Let me end with this:

Here’s the opening line of one of the karate place’s newsletters:

“Dear parent’s and student’s…”

Oh, please tell me that you can see what’s wrong with that.  You can, right?  The apostrophes!  Oh, the apostrophes!

Ok.  It’s simple.  Two times to use an apostrophe:

1.  You’re lumping two words together, as in: What is happening?  = What’s Happening?


2.  The word with the apostrophe owns something, as in:  Be careful not to scratch Jackie’s Captain and Tennile record.

If it’s not two words lumped together, or if the word doesn’t own something, no apostrophe.

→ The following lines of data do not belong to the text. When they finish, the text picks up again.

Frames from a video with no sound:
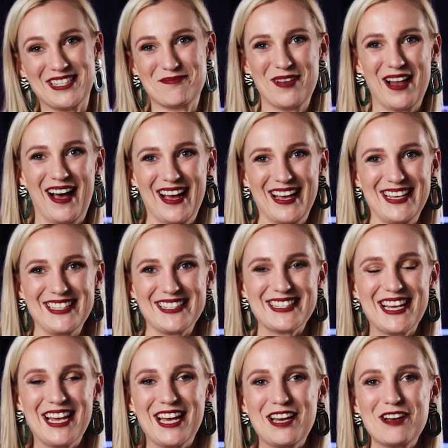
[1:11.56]

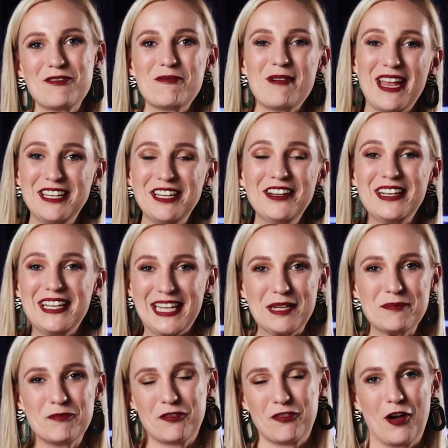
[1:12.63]
suppliers. When you
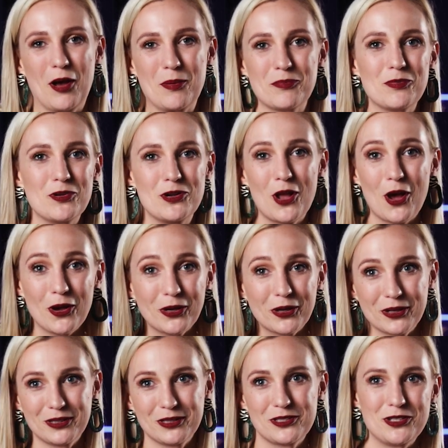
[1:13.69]
leap from
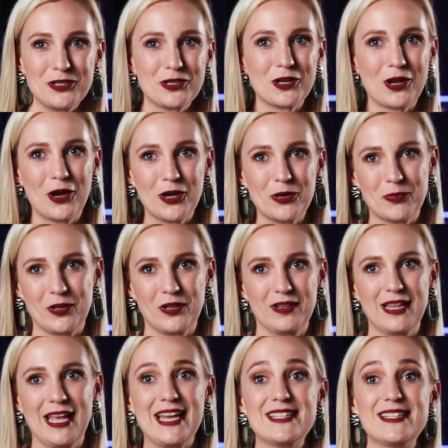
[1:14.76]
local to
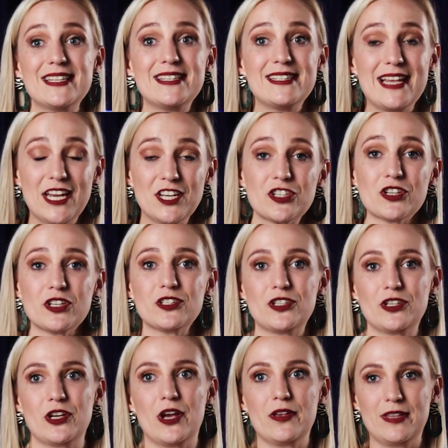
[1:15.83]
global, it's essential
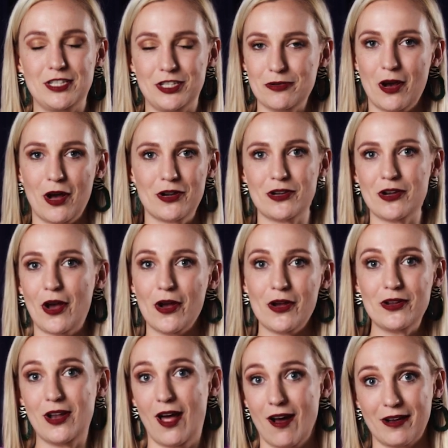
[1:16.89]
to note that you are
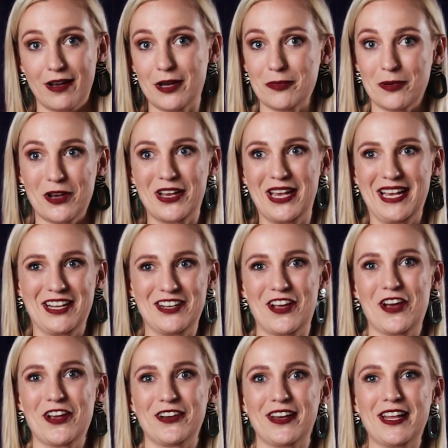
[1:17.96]
no longer working
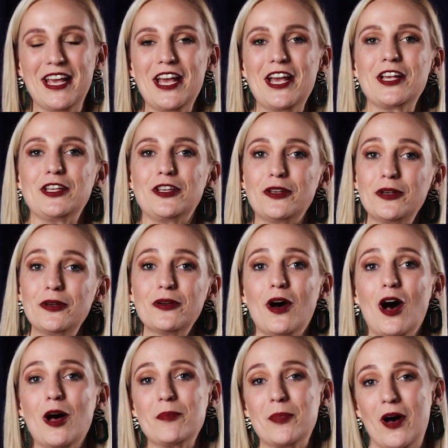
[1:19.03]
alone. You
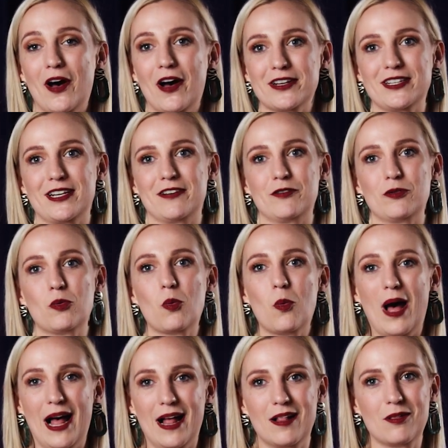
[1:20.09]
are part of a
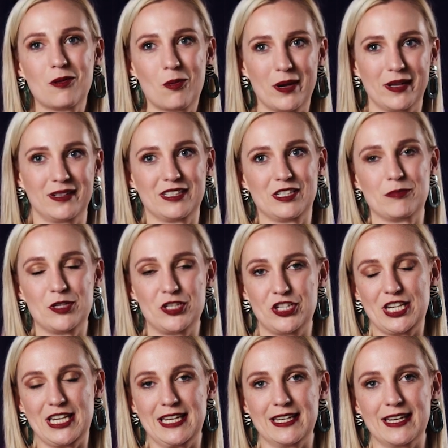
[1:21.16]
well-oiled
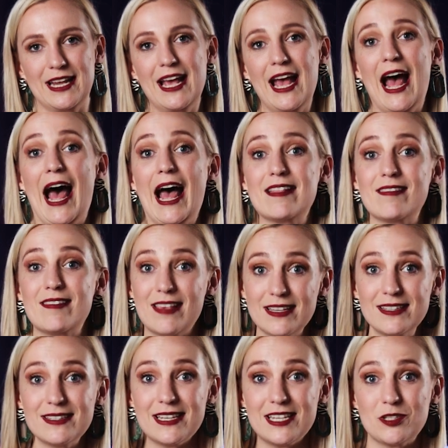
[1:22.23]
machine, and
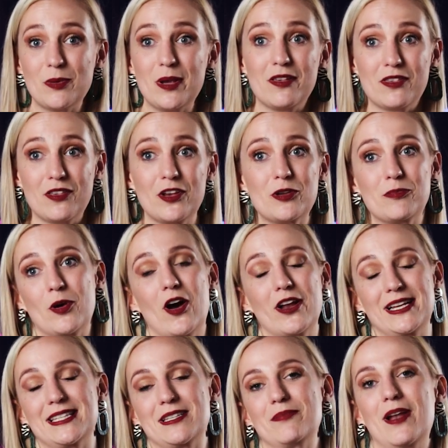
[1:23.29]
this is where
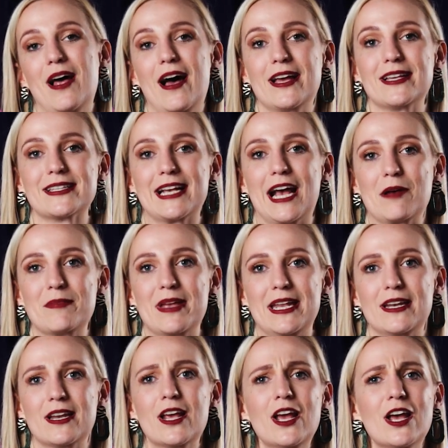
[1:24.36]
third-party suppliers come
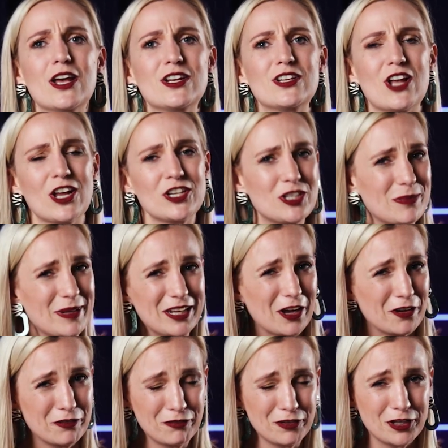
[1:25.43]
in. Not to be
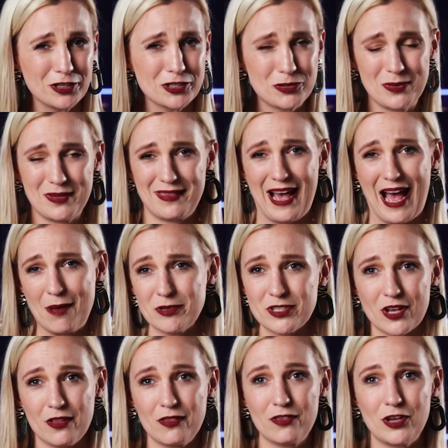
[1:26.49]
confused with
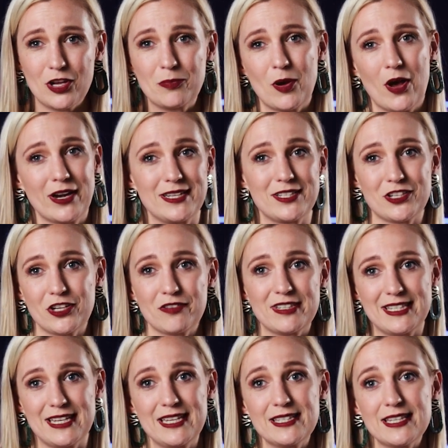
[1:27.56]
Amazon third-party
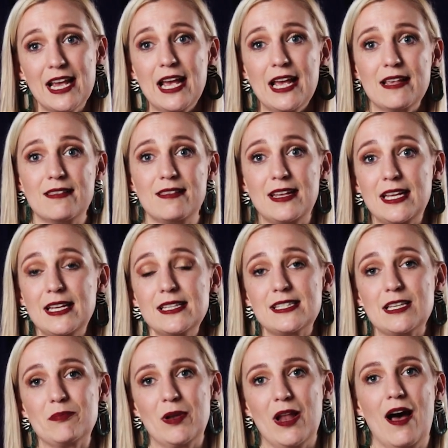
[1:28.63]
services, these
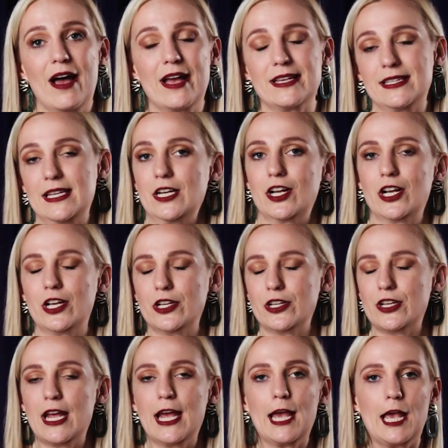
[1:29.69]
suppliers
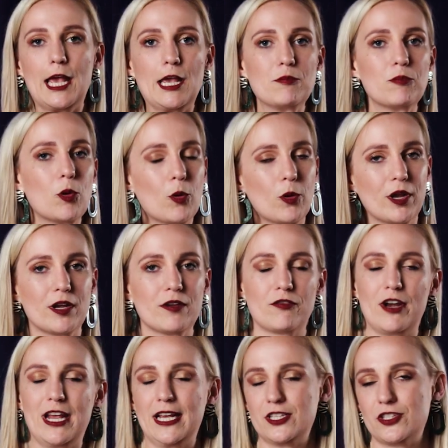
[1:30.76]
include importer of
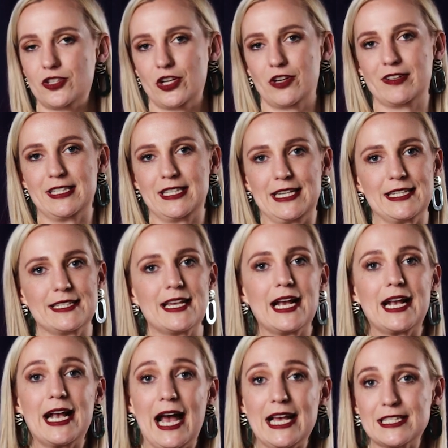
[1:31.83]
record services,
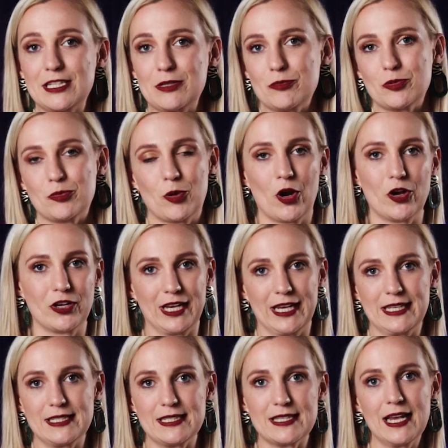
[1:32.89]
customs
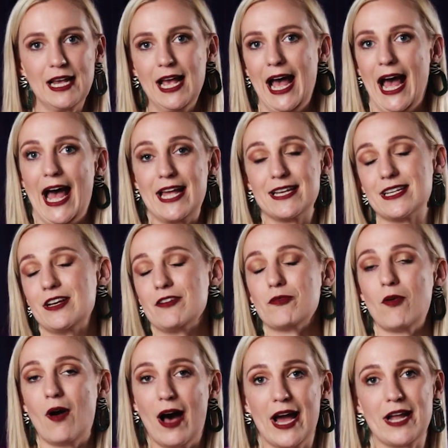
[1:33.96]
brokers, and a
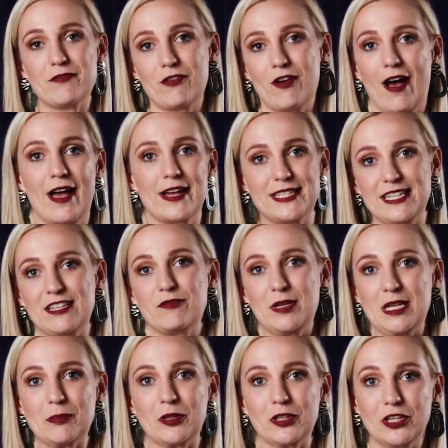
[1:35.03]
wide variety of
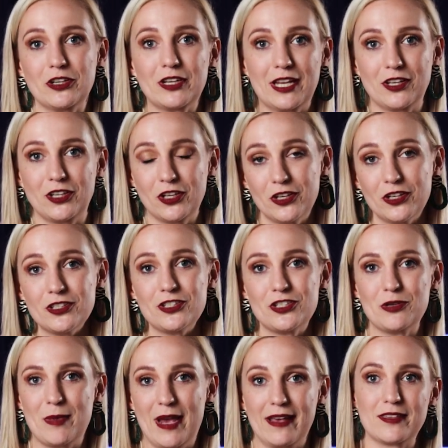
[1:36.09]
people you can use
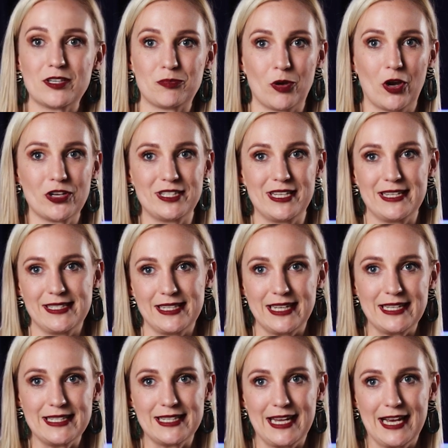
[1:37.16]
to make this process
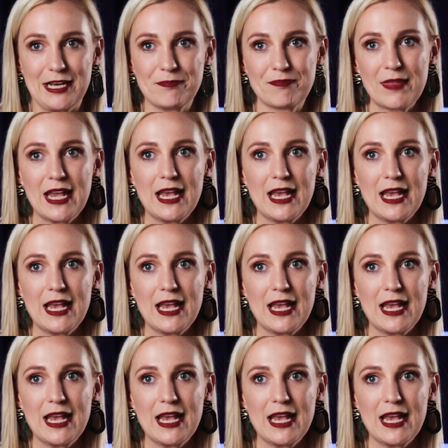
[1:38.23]
easier.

If I catch you using improper apostrophes on an essay that I evaluate, I will make the correction in red ink.  Because back when I grew up, teachers used red ink when you were wrong, just to make you feel really bad about yourself.  And then they’d point and laugh at you and make you stand in the corner with a Dunce cap on your head.


Picture of the day:

Speaking of the Olden Days, today we found an arcade place at a local mall with arcade games from the 70’s to now.  Darling Husband played some sort of old Star Wars Destroy The Death Star Game.  He didn’t know it but the kids were totally ignoring him while he played and playing on their DSs.